* [Exercise]: Among the entries below, one stretch runs from the line that contains "[5:36.03-5:36.93]" through the line that contains "[5:18.03-5:46.63]". Repeat that stretch exactly, ends included, and only that.
*** Opening Data for analysis ***
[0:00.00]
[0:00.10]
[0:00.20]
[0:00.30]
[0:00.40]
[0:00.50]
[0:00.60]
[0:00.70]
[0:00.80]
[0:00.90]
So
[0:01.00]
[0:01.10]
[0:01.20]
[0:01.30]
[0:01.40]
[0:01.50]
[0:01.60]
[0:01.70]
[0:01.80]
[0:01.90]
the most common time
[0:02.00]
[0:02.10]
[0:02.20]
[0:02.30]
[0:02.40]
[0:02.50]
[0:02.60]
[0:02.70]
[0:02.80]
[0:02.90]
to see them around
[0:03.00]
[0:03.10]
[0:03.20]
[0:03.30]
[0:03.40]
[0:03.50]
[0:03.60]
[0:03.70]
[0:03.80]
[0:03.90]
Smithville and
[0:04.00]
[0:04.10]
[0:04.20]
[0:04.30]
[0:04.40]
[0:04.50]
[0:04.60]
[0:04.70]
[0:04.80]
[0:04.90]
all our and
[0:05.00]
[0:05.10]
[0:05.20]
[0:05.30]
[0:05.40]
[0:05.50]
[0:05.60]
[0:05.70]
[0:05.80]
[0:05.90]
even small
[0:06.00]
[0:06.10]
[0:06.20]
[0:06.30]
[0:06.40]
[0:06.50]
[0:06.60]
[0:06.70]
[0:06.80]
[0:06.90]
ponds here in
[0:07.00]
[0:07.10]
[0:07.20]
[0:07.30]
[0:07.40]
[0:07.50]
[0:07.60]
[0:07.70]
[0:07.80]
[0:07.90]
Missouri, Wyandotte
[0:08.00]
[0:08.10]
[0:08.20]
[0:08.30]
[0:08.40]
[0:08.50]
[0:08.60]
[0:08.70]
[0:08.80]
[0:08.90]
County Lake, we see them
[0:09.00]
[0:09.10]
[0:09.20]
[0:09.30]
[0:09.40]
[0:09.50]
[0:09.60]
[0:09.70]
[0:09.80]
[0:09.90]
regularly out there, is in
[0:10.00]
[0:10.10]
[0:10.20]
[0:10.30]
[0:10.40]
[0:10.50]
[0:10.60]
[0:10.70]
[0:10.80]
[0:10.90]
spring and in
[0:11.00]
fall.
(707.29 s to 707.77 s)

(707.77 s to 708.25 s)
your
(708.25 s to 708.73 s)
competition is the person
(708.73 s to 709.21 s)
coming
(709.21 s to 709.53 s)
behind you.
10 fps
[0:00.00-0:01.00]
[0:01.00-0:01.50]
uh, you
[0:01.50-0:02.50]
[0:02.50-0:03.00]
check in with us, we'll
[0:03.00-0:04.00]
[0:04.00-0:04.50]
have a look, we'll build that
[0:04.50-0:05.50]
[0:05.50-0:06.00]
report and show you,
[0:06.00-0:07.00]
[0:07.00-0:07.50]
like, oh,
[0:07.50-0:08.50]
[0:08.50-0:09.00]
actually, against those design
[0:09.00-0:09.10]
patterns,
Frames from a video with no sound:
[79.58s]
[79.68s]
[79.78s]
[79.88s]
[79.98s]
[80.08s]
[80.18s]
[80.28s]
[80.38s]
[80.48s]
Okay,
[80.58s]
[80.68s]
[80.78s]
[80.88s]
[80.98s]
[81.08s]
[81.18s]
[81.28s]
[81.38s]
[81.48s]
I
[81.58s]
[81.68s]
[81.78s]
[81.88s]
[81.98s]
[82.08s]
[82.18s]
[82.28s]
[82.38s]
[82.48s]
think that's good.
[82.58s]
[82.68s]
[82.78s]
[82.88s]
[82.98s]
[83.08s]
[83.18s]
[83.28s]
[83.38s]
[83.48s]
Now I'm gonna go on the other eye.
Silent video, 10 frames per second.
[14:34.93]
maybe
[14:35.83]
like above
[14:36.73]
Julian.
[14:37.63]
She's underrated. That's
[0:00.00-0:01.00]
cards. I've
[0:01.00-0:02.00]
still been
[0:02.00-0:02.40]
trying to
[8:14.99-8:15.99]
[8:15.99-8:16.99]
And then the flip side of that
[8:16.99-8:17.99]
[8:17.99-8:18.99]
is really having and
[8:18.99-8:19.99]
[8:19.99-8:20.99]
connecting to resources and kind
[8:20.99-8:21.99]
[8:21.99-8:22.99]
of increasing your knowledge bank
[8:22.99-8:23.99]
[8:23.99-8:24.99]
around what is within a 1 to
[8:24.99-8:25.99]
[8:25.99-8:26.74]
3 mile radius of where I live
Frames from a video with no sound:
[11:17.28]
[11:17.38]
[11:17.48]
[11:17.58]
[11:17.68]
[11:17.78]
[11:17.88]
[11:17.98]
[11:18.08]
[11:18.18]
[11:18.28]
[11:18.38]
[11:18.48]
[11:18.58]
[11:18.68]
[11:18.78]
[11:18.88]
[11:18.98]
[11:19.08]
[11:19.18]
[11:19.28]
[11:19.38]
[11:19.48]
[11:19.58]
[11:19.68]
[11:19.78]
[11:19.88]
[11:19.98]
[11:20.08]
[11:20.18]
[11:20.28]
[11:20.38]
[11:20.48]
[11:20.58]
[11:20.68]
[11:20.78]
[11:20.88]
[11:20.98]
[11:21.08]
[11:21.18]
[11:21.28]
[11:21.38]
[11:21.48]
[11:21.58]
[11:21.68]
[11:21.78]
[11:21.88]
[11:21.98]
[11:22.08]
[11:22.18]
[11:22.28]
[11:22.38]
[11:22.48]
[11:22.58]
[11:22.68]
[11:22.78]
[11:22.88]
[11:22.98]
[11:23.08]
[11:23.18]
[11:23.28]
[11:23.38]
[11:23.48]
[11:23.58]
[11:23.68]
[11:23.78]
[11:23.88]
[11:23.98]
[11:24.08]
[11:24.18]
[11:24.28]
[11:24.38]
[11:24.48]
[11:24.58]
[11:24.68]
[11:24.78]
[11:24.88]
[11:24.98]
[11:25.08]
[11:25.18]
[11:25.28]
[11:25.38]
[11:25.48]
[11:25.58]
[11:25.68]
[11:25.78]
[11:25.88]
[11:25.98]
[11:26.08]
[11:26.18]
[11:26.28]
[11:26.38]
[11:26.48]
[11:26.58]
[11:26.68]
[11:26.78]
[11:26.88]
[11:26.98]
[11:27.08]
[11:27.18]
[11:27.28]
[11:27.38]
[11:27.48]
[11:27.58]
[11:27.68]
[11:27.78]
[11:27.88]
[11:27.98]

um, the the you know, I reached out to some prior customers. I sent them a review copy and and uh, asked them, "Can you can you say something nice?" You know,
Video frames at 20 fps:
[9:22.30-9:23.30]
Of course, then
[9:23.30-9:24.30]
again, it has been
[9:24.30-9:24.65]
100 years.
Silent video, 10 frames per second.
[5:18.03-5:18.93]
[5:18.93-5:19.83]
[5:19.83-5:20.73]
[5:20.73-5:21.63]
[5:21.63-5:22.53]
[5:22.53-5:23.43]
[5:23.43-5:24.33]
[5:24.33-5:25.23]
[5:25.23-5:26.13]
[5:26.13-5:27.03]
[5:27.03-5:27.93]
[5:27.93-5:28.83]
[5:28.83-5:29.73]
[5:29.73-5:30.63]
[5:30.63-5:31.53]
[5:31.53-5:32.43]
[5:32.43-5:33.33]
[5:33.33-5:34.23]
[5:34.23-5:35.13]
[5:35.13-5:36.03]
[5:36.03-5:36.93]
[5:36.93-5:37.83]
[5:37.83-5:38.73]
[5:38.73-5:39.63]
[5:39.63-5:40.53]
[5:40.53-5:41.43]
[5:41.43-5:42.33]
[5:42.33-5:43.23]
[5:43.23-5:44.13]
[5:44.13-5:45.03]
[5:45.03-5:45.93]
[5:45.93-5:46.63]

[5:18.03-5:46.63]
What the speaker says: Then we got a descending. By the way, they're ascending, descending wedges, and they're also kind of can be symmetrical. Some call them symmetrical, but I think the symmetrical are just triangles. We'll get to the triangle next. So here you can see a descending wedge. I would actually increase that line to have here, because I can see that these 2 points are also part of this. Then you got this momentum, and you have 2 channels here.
*** Closing Data for analysis ***
* [Result]:
[5:36.03-5:36.93]
[5:36.93-5:37.83]
[5:37.83-5:38.73]
[5:38.73-5:39.63]
[5:39.63-5:40.53]
[5:40.53-5:41.43]
[5:41.43-5:42.33]
[5:42.33-5:43.23]
[5:43.23-5:44.13]
[5:44.13-5:45.03]
[5:45.03-5:45.93]
[5:45.93-5:46.63]

[5:18.03-5:46.63]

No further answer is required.